The new Director of GISS, Gavin Schmidt, explained to me on Twitter back in 2014 that: "@jennmarohasy There is an inhomogenity detected (~1980) and based on continuity w/nearby stations it is corrected. #notrocketscience".

When I sought clarification regarding what was meant by "nearby" stations I was provided with a link to a list of 310 localities used by climate scientists at Berkeley when homogenizing the Amberley data.

The inclusion of Berkeley scientists was perhaps to make the point that all the key institutions working on temperature series (the Australian Bureau, NASA, and also scientists at Berkeley) appreciated the need to adjust-up the temperatures at Amberley. So, rock star scientists can claim an absolute consensus?

But these 310 "nearby" stations, they stretch to a radius of 974 kilometres and include Frederick Reef in the Coral Sea, Quilpie post office and even Bourke post office.

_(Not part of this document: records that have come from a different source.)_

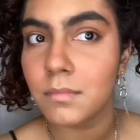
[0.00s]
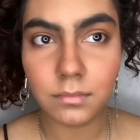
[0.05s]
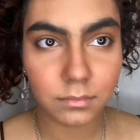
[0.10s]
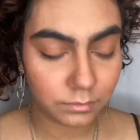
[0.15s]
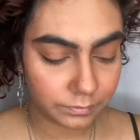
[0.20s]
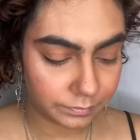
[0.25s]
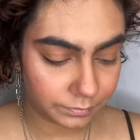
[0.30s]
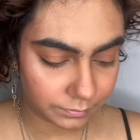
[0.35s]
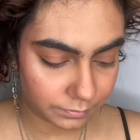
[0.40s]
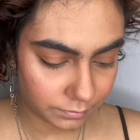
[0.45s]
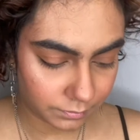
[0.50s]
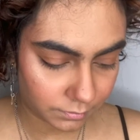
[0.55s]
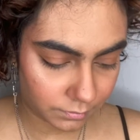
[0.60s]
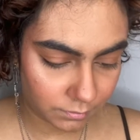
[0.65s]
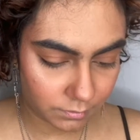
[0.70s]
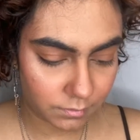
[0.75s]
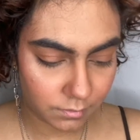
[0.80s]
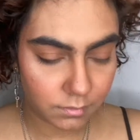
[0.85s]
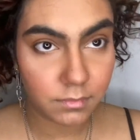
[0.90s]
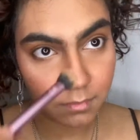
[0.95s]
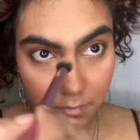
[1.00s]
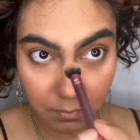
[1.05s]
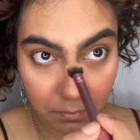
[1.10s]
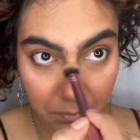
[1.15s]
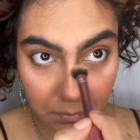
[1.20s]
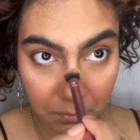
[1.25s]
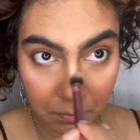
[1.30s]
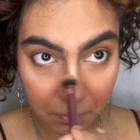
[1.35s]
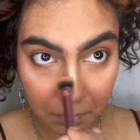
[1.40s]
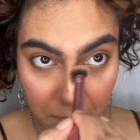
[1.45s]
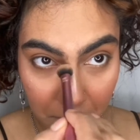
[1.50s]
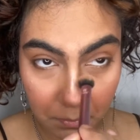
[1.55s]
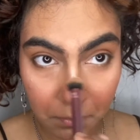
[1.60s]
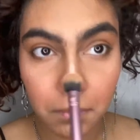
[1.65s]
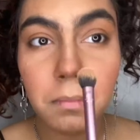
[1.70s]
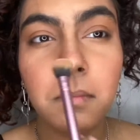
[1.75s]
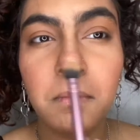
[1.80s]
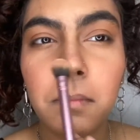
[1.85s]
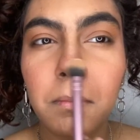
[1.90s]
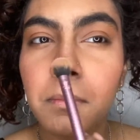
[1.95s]
brush that you put on your powder
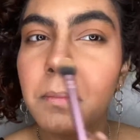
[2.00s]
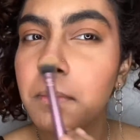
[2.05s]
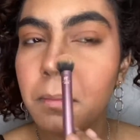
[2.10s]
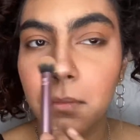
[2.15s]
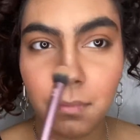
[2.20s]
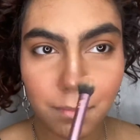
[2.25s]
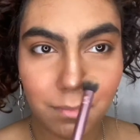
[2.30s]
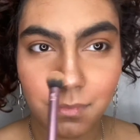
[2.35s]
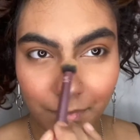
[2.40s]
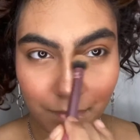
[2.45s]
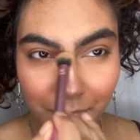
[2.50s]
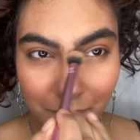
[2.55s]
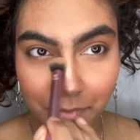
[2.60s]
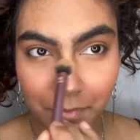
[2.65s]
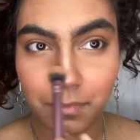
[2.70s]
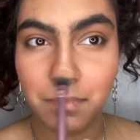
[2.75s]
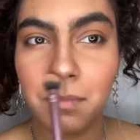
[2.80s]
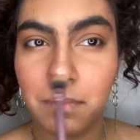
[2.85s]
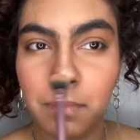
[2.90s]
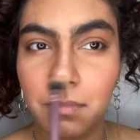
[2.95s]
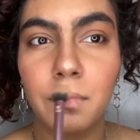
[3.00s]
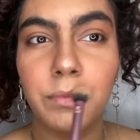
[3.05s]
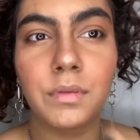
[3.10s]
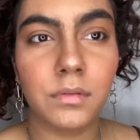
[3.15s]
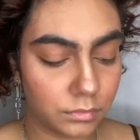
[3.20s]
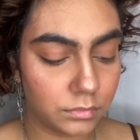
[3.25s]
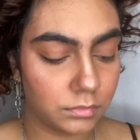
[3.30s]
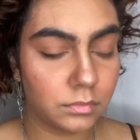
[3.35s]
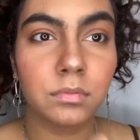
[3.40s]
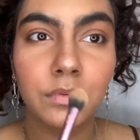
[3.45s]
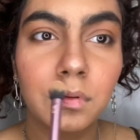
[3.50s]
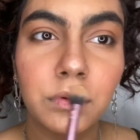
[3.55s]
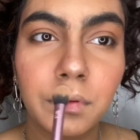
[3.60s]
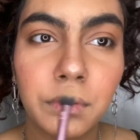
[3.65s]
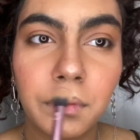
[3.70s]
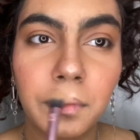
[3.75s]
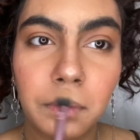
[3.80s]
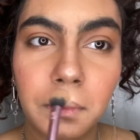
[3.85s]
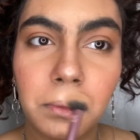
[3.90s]
with and go over and tone it down.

Considering the un-adjusted data for the six nearest stations with long and continuous records (old Brisbane aero, Cape Moreton Lighthouse, Gayndah post office, Bundaberg post office, Miles post office and Yamba pilot station) the Bureau's jump-up for Amberley creates an increase for the official temperature trend of 0.75°C per century.

Temperatures at old Brisbane aero, the closest of these station, also shows a long-term cooling trend. Indeed perhaps the cooling at Amberley is real. Why not consider this, particularly in the absence of real physical evidence to the contrary? In the Twitter conversation with Schmidt I suggested it was nonsense to use temperature data from radically different climatic zones to homogenize Amberley, and repeated my original question asking why it was necessary to change the original temperature record in the first place. Schmidt replied, "@jennmarohasy Your question is ill-posed. No-one changed the trend directly. Instead procedures correct for a detected jump around ~1980."
If Twitter was around at the time George Orwell was writing the dystopian fiction Nineteen Eighty-Four, I wonder whether he might have borrowed some text from Schmidt's tweets, particularly when words like, "procedures correct" refer to mathematical algorithms reaching out to "nearby" locations that are across the Coral Sea and beyond the Great Dividing Range to change what was a mild cooling-trend, into dramatic warming, for an otherwise perfectly politically-incorrect temperature series.


Horton, the somewhat disillusioned editor of The Lancet, also stated recently that science is, "Afflicted by studies with small sample sizes, tiny effects, invalid exploratory analyses, and flagrant conflicts of interest, together with an obsession for pursuing fashionable trends of dubious importance, science has taken a turn towards darkness." I would not go that far! I am not sure it has taken a turn for darkness - perhaps just a turn towards the make-believe. Much of climate science, in particular, is now underpinned with a postmodernist epistemology - it is simply suspicious of reason and has an acute sensitivity to the role of ideology in asserting and maintaining particular power-structures including through the homogenisation of historical temperature data.